By Madhuri Ranasinghe
Sri Lanka is stuck in a serious governance crisis. Long-standing concerns that have gone untreated for years characterise this multidimensional situation, culminating in a collapse of effective governance. These concerns include constitutional changes, checks and balances, and power-sharing systems. In this article, we will look at the core of Sri Lanka’s governance dilemma and the critical role of Provincial Councils in moulding the country’s future.
The Birth of Provincial Councils
The origins of Sri Lanka’s Provincial Councils can be traced back to the Indo-Lanka Accord of 1987. This historic agreement laid the foundation for the establishment of these councils, marking a significant milestone in the nation’s governance structure.
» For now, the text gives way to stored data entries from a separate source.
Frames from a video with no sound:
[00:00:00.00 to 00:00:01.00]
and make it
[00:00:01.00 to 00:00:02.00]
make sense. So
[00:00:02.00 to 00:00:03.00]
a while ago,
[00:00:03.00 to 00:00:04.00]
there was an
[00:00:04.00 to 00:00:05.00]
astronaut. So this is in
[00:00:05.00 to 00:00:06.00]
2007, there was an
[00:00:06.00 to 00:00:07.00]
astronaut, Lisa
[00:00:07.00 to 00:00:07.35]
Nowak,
To bring the accord into legal effect, a two-step process was initiated.
Sri Lanka’s legal framework required a local enactment to legally bind the international agreements made through the Indo-Lanka Accord. In response, the 13th Amendment to the Sri Lankan Constitution was introduced in 1987. This amendment served as the legal anchor for the subsequent establishment of Provincial Councils.
The next crucial step was the introduction of the Provincial Councils Act No. 42 of 1987 in the Sri Lankan Parliament. This legislation outlined the structures, processes, and procedures that would govern the Provincial Council system, aligning it with the constitutional provisions laid out in the 13th Amendment. This legislative act brought the Provincial Councils into being, making them an integral part of Sri Lanka’s constitution and political landscape.
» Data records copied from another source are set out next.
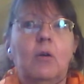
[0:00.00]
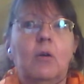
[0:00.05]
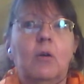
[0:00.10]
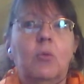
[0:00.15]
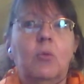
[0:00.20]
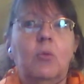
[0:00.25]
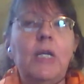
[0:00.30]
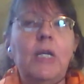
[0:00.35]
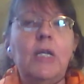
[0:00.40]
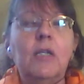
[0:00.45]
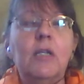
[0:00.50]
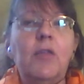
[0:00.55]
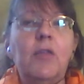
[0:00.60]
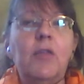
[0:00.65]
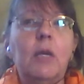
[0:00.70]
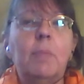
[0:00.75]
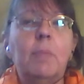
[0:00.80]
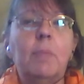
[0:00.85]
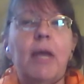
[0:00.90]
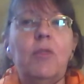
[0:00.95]
We need to
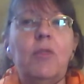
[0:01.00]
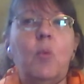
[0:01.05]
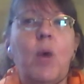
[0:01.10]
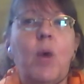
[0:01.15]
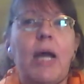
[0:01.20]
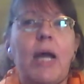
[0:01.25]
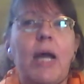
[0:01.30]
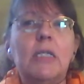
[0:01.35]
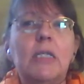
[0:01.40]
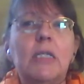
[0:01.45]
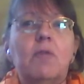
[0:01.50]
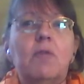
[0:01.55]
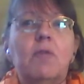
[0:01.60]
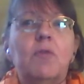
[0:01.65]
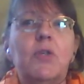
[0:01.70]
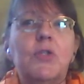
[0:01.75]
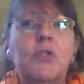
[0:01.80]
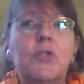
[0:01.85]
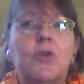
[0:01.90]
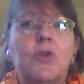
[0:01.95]
think about the ways that
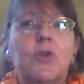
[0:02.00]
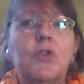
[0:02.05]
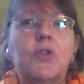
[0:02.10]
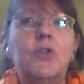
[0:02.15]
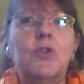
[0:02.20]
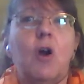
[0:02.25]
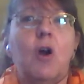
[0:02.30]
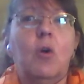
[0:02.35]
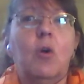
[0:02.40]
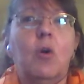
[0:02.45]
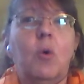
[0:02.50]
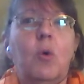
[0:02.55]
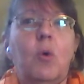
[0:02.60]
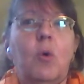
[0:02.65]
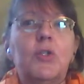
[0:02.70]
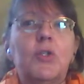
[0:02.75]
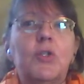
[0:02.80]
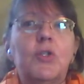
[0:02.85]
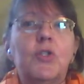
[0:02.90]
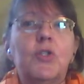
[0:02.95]
visitors are
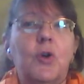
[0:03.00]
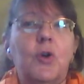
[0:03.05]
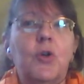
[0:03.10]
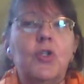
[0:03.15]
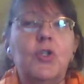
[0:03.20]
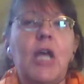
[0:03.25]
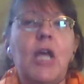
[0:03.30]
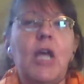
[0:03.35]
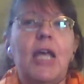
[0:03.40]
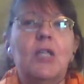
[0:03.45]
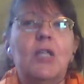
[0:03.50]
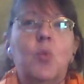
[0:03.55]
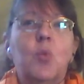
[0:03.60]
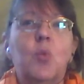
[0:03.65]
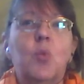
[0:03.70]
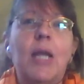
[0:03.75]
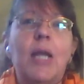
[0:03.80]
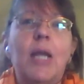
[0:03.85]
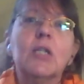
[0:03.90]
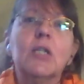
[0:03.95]
going to search, as
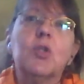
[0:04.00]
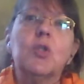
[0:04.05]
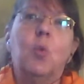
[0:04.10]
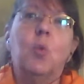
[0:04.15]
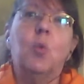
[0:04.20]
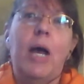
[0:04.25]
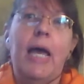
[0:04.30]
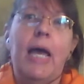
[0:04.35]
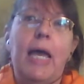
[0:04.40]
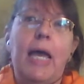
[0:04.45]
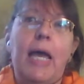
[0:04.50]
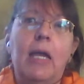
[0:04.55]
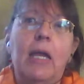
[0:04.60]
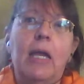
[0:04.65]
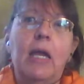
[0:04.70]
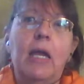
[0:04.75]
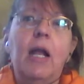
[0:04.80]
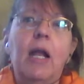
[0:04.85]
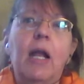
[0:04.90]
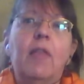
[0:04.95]
well as the way
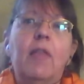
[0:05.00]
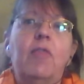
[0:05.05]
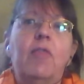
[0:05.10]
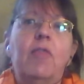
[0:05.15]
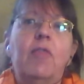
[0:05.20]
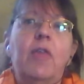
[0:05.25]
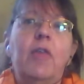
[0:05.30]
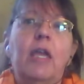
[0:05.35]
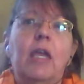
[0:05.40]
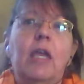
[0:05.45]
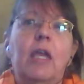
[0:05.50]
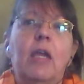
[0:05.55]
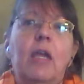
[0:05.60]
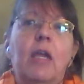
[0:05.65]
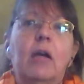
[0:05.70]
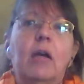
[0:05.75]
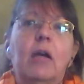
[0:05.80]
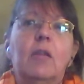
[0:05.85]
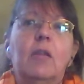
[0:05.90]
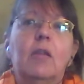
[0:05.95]
the
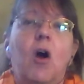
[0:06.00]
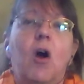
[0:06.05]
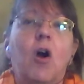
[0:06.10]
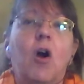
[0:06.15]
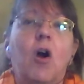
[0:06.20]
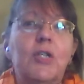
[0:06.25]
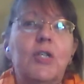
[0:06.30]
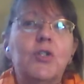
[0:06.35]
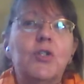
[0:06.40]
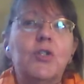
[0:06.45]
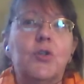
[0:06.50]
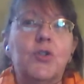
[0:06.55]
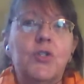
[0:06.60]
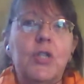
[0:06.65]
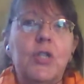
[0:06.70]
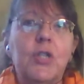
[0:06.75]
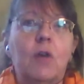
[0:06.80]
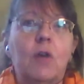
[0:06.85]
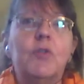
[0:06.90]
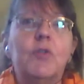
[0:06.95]
artist
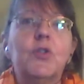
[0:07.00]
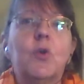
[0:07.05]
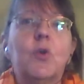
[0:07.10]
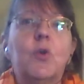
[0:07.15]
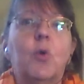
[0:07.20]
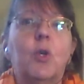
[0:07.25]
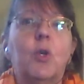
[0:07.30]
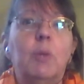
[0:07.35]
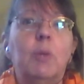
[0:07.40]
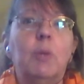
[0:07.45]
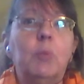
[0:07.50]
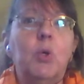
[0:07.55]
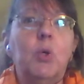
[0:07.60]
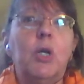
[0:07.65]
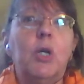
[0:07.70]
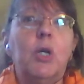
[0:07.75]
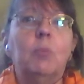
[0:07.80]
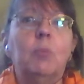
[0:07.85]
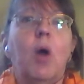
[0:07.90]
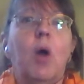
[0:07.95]
herself is going to be
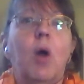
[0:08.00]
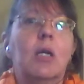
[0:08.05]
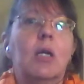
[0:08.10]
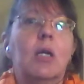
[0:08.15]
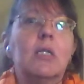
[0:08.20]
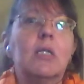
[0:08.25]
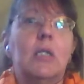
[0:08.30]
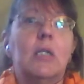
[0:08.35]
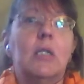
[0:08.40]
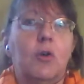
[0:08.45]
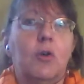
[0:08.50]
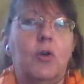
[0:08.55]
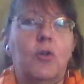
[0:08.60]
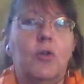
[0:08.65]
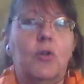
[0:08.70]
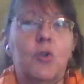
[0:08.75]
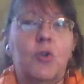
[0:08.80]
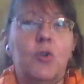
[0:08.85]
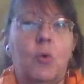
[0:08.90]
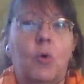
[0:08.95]
putting products into her
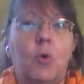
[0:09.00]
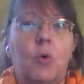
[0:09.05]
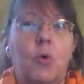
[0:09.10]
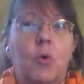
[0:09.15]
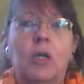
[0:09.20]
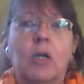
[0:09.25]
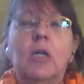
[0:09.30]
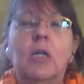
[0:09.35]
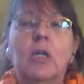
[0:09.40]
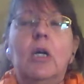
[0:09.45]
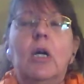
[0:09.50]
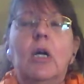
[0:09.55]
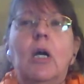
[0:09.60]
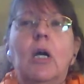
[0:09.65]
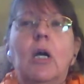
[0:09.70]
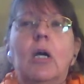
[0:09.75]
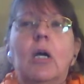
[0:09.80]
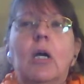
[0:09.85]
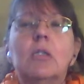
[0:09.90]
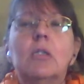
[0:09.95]
store.
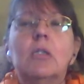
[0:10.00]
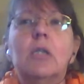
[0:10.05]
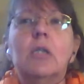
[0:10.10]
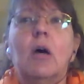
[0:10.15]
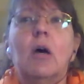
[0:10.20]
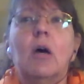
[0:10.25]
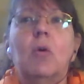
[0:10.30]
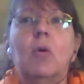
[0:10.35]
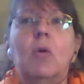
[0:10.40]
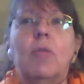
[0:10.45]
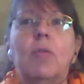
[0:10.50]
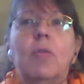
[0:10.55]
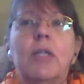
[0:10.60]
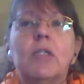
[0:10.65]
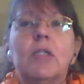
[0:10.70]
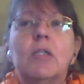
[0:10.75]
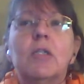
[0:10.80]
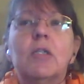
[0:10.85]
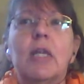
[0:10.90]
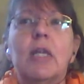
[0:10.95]
So
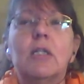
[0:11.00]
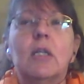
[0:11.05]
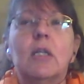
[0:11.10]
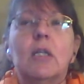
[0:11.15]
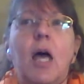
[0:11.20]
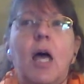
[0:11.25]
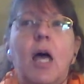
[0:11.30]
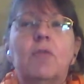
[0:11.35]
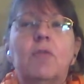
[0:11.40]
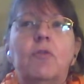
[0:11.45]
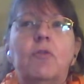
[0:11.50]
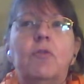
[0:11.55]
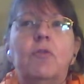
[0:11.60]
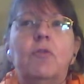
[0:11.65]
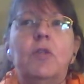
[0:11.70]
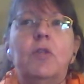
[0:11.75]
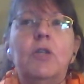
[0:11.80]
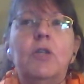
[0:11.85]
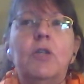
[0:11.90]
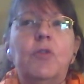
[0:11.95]
that's a lot of
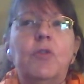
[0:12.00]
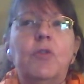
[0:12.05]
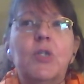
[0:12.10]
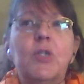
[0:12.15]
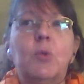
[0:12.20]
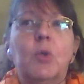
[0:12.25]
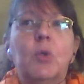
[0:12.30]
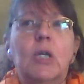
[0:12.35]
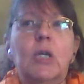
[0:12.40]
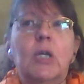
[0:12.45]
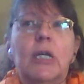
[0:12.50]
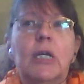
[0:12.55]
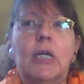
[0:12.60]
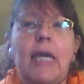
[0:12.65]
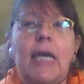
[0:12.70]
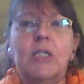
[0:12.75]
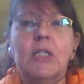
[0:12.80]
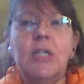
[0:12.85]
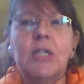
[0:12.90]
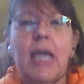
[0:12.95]
different things that we're looking
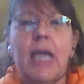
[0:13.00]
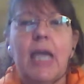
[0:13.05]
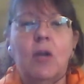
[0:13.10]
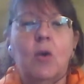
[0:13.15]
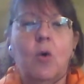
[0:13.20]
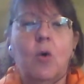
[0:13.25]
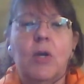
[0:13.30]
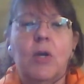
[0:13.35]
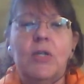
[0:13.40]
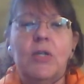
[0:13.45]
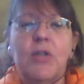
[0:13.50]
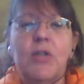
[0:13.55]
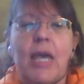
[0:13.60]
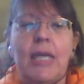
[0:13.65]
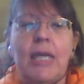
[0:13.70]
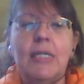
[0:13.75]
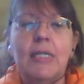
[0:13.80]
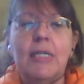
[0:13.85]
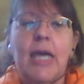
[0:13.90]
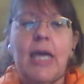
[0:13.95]
at as categories
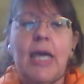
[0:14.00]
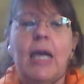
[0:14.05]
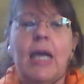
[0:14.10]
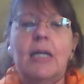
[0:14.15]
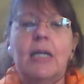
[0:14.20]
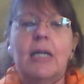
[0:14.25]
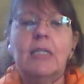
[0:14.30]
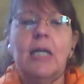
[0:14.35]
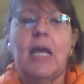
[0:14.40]
and tags,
A primary impetus behind the creation of Provincial Councils was the enduring demand for power-sharing among Sri Lanka’s diverse communities. Since their inception, these councils have been viewed as a crucial mechanism for the devolution of power. This aspiration extends not only to the Northern and Eastern provinces but also to other regions, where Chief Ministers’ conferences have advocated for increased provincial autonomy.
Obstacles to Devolution
Despite these intentions, certain obstacles have hindered the full realization of devolution in Sri Lanka. In contrast to India, where decentralization has been embraced, some sections of the Sinhalese community have shown reluctance to move beyond mere decentralization. Additionally, the hesitation to redraw district boundaries for provincial-level devolution has further complicated matters. The fear of provincial-level power-sharing becoming a stepping stone to secession has loomed large, leading to resistance.
The majority community in Sri Lanka has voiced concerns about a province governed by numerical minority communities. These concerns have historical roots, as various past attempts at power-sharing models have faced challenges in implementation, and powers have often been curtailed.
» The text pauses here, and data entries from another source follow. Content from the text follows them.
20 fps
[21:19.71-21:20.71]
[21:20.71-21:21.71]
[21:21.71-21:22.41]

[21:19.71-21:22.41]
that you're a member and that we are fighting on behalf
Despite these setbacks, it is crucial to recognize that scrapping the Provincial Council system is not the solution. The system is deeply integrated into Sri Lanka’s governance framework, making it impractical to start from scratch. Instead, a proactive approach to engagement and a focus on balancing the political aspirations of all communities is necessary. Through these efforts, the Provincial Council system can evolve into a more meaningful power-sharing model that addresses the diverse needs and aspirations of all communities.
Sri Lanka’s governance crisis is a complex issue that touches upon various facets of power-sharing, devolution, and political aspirations. While challenges persist, the Provincial Council system offers a viable path to meaningful change without the need for drastic measures. It is essential to address the concerns and fears of all communities and demonstrate that the existing system can indeed fulfil their needs and aspirations. Dismissing it would only create further complications. Sri Lanka’s future lies in building upon its existing framework and working towards improved governance and more effective power-sharing mechanisms.